The report was requested by the Energy Department as it develops
long-term strategies cleaning up materials that in some cases are
expected to remain dangerously radioactive for thousands of years.
``The Academy did a good job at pointing out the many things we
have to look at,'' said Gerald Boyd, the department's deputy
assistant secretary for science and technology.
Boyd said the department agrees that many of these sites cannot
be abandoned even after the contamination is clearly contained.
``We can't walk away from these sites. We can't turn our backs to
them. That's what they (the Academy) are recommending to us
and that's what we're planning to do.''
While some areas likely will never be clean enough to be used,
other areas - or parts of facilities - are expected to be cleaned
sufficiently of contamination for restricted uses, the scientists said.
The DOE strategy involves two stages: first containment of the
contamination and remediation, a process already underway.
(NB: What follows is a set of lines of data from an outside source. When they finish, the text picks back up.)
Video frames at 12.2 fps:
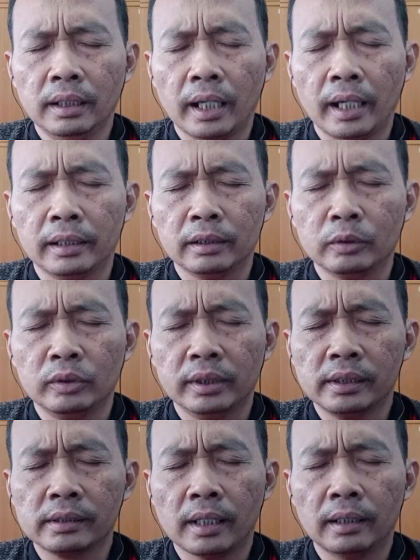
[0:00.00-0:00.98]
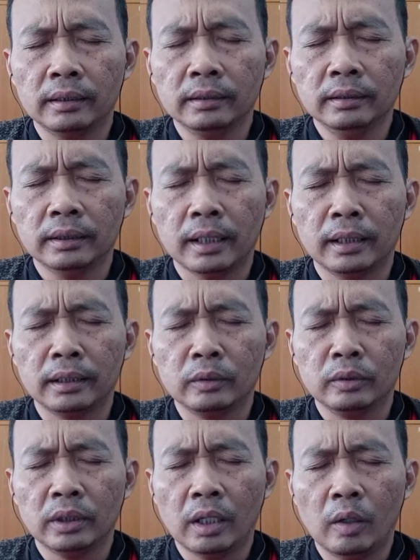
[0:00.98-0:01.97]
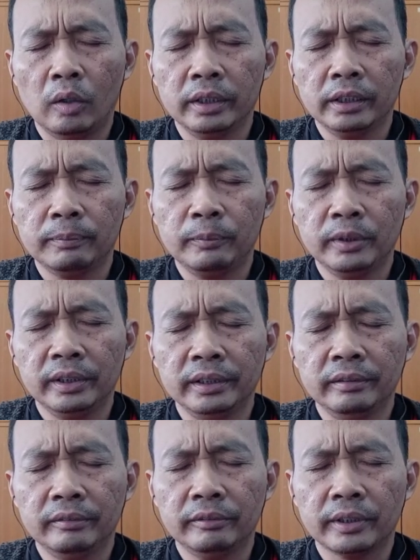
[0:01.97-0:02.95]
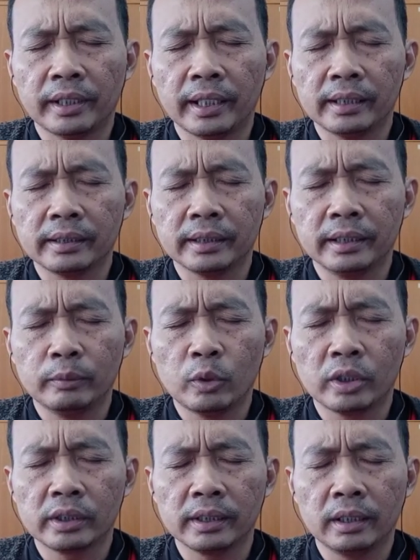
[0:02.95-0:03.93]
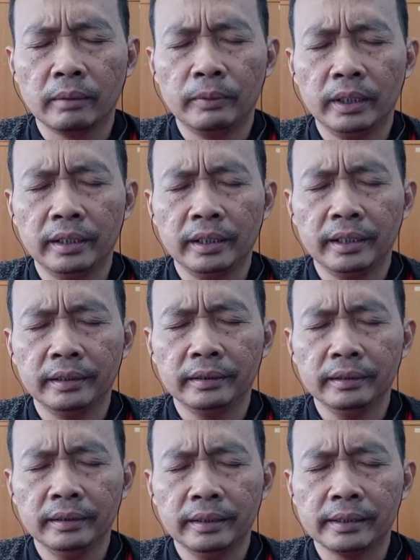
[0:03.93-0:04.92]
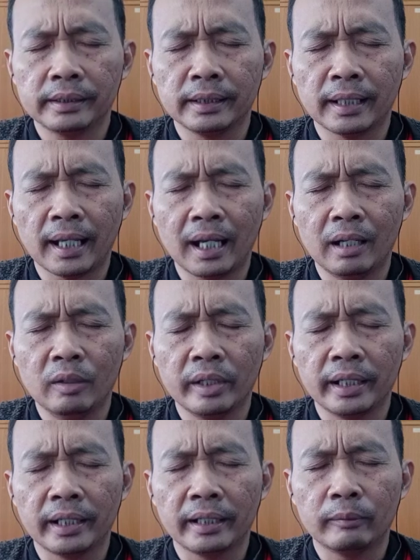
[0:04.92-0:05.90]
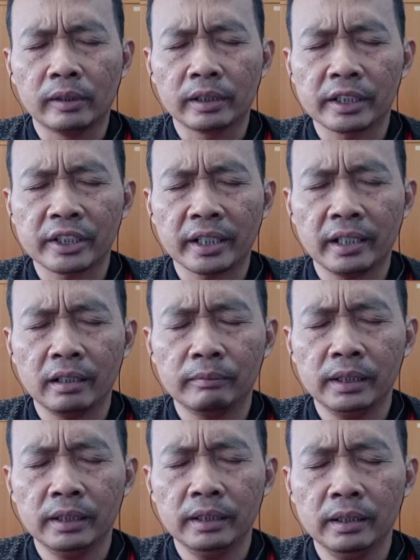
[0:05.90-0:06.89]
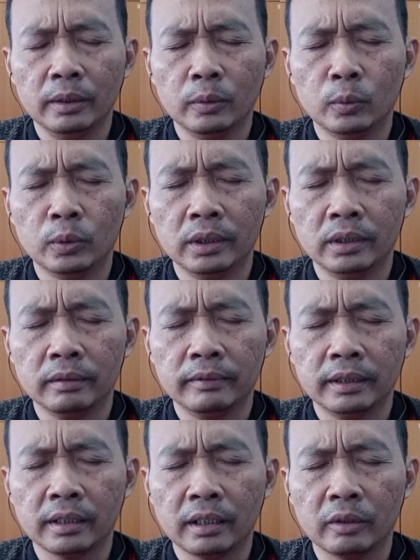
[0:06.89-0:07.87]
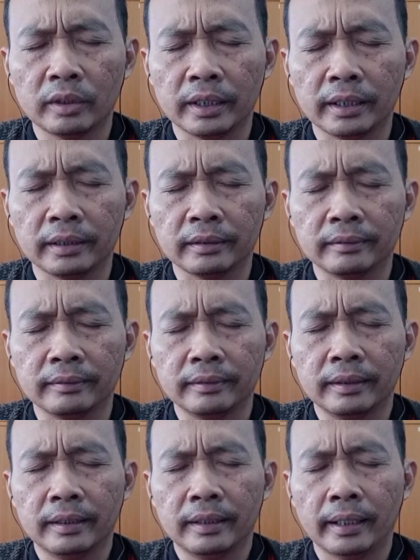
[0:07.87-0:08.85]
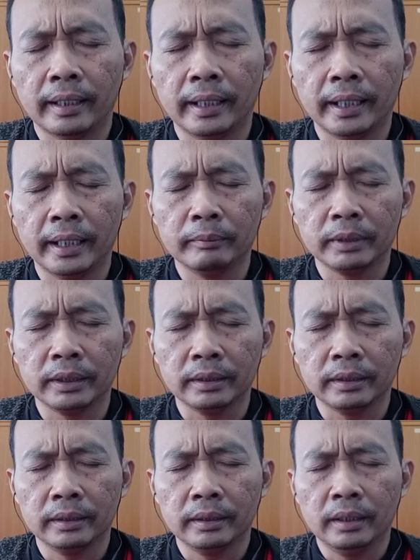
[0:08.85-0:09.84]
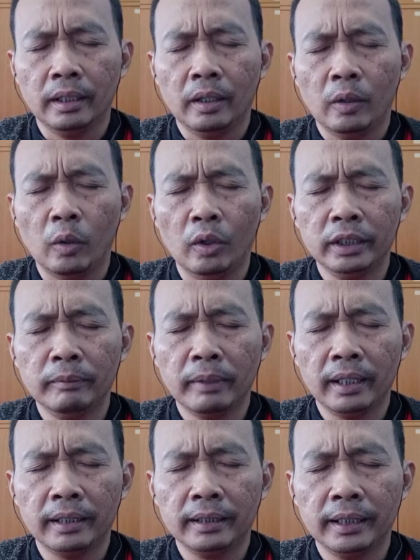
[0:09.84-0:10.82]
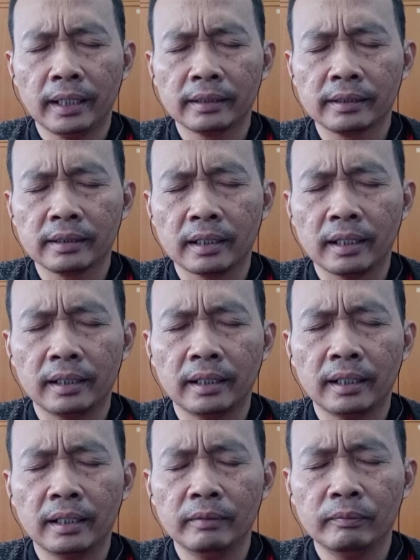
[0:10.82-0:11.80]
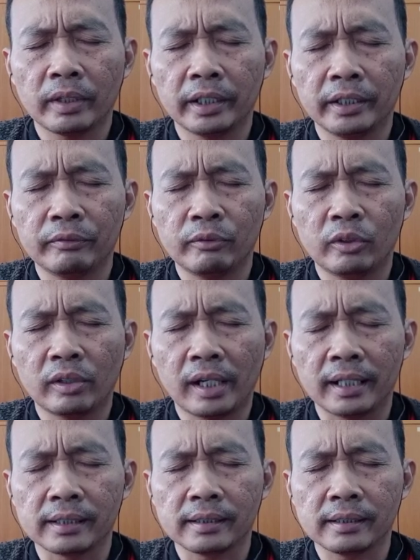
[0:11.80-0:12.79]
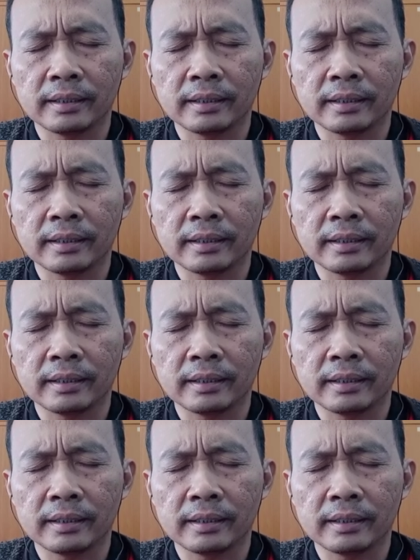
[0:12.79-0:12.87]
and to the Son, and to the Holy Spirit, as it was in the beginning, is now, and ever shall be, world without end. Amen. Holy Mary de la Strada, pray for us.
Secondly, long-term ``stewardship'' of sites where residual
contamination will be left for the foreseeable future, perhaps
always.
But such long-term management is full of uncertainties, the report
said.
``At many sites future risk from residual wastes cannot be
predicted with any confidence because numerous underlying
factors that influence the character, extent and severity of long-
term risks are not well understood,'' said the report.
Thomas Leschine of the University of Washington, chairman of the
committee that wrote the report, said that as a result the
government model for long-term stewardship of these sites must be
flexible and anticipate failure.
``Understanding this and developing a highly reliable organizational
model that anticipates failure while taking advantage of new
opportunities for further remediation and isolation of contaminants
remains a significant challenge for DOE,'' said Leschine.
Mary English, a researcher at the University of Tennessee-
Knoxville, and the committee's vice chair, said that any plans for
these sites ``will need to be periodically revisited'' because of
changing conditions and new technological developments.
The Energy Department must ``acknowledge gaps'' in its technical
capabilities today as they would be used to contain and isolate
radioactive wastes hundreds of years into the future, the study said.